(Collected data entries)
※ ※ ※
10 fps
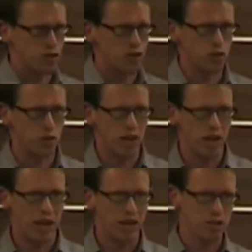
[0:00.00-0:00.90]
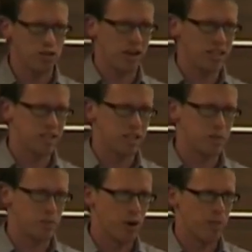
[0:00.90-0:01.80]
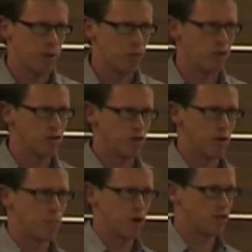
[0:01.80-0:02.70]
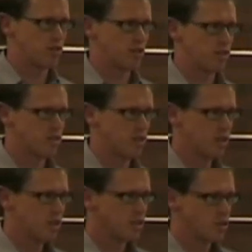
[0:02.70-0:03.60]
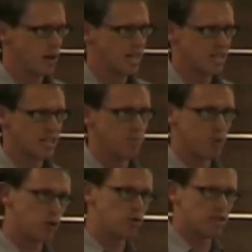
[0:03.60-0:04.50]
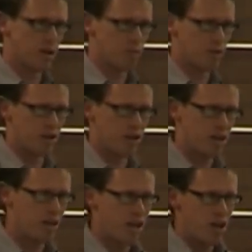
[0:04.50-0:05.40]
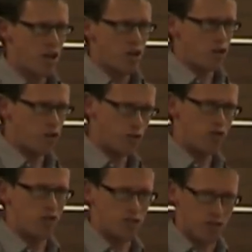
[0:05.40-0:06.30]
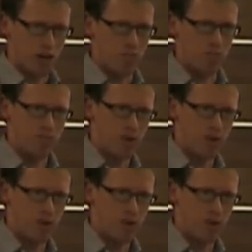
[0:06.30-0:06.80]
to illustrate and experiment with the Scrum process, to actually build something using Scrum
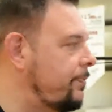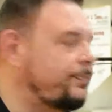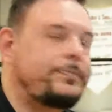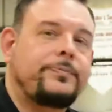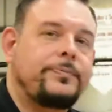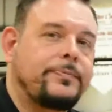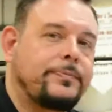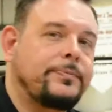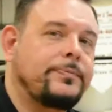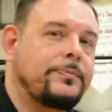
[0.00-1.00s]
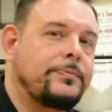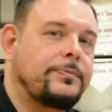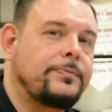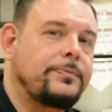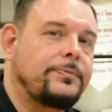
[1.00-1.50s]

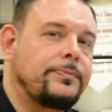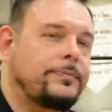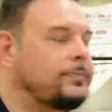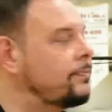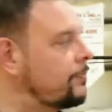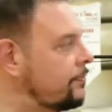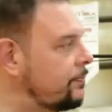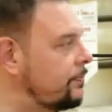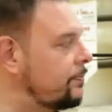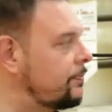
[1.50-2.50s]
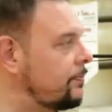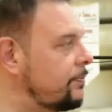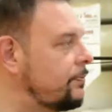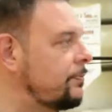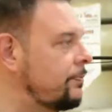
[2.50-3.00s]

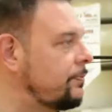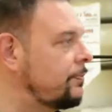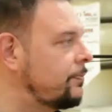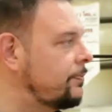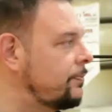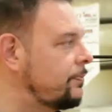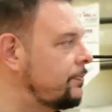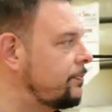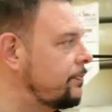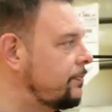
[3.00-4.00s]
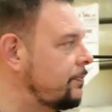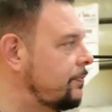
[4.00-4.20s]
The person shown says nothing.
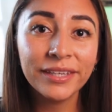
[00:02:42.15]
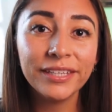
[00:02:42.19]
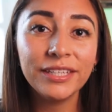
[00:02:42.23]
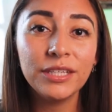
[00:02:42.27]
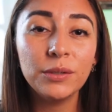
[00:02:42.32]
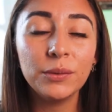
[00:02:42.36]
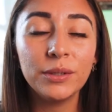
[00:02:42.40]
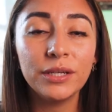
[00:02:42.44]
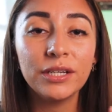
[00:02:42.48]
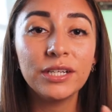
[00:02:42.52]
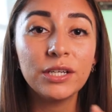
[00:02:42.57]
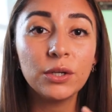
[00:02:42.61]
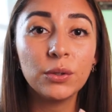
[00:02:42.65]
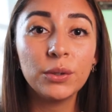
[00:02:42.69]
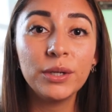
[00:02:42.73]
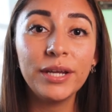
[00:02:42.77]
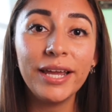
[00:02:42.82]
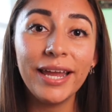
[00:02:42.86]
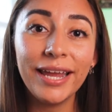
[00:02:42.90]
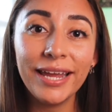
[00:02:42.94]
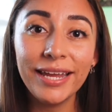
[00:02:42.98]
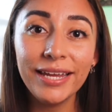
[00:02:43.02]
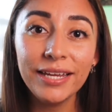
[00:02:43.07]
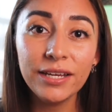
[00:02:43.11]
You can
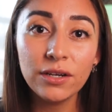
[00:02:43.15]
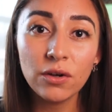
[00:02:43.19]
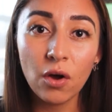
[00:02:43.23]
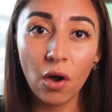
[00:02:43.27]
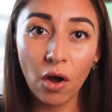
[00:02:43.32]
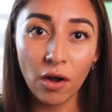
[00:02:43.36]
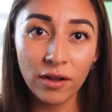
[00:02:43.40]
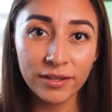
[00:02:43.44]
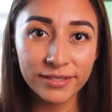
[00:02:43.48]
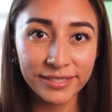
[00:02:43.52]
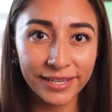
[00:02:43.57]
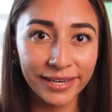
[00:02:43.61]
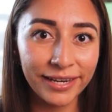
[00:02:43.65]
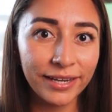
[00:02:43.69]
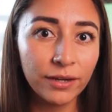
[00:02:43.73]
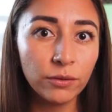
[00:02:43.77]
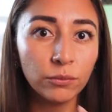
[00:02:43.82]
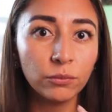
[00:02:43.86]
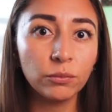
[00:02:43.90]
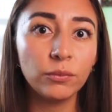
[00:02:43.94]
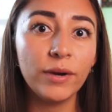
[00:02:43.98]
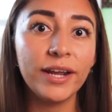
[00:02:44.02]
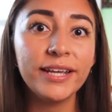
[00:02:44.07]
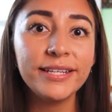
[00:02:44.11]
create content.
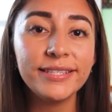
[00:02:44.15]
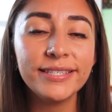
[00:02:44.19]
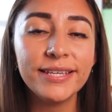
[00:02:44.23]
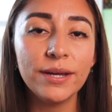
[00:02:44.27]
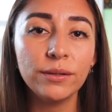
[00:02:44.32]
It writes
※ ※ ※
* _WHAT YOU WILL DO_: Say again, word for word, every line from the one with "[00:02:43.19]" through the last line of the data above, minus the pictures.

* _RESPONSE TO THIS EXERCISE_:
[00:02:43.19]
[00:02:43.23]
[00:02:43.27]
[00:02:43.32]
[00:02:43.36]
[00:02:43.40]
[00:02:43.44]
[00:02:43.48]
[00:02:43.52]
[00:02:43.57]
[00:02:43.61]
[00:02:43.65]
[00:02:43.69]
[00:02:43.73]
[00:02:43.77]
[00:02:43.82]
[00:02:43.86]
[00:02:43.90]
[00:02:43.94]
[00:02:43.98]
[00:02:44.02]
[00:02:44.07]
[00:02:44.11]
create content.
[00:02:44.15]
[00:02:44.19]
[00:02:44.23]
[00:02:44.27]
[00:02:44.32]
It writes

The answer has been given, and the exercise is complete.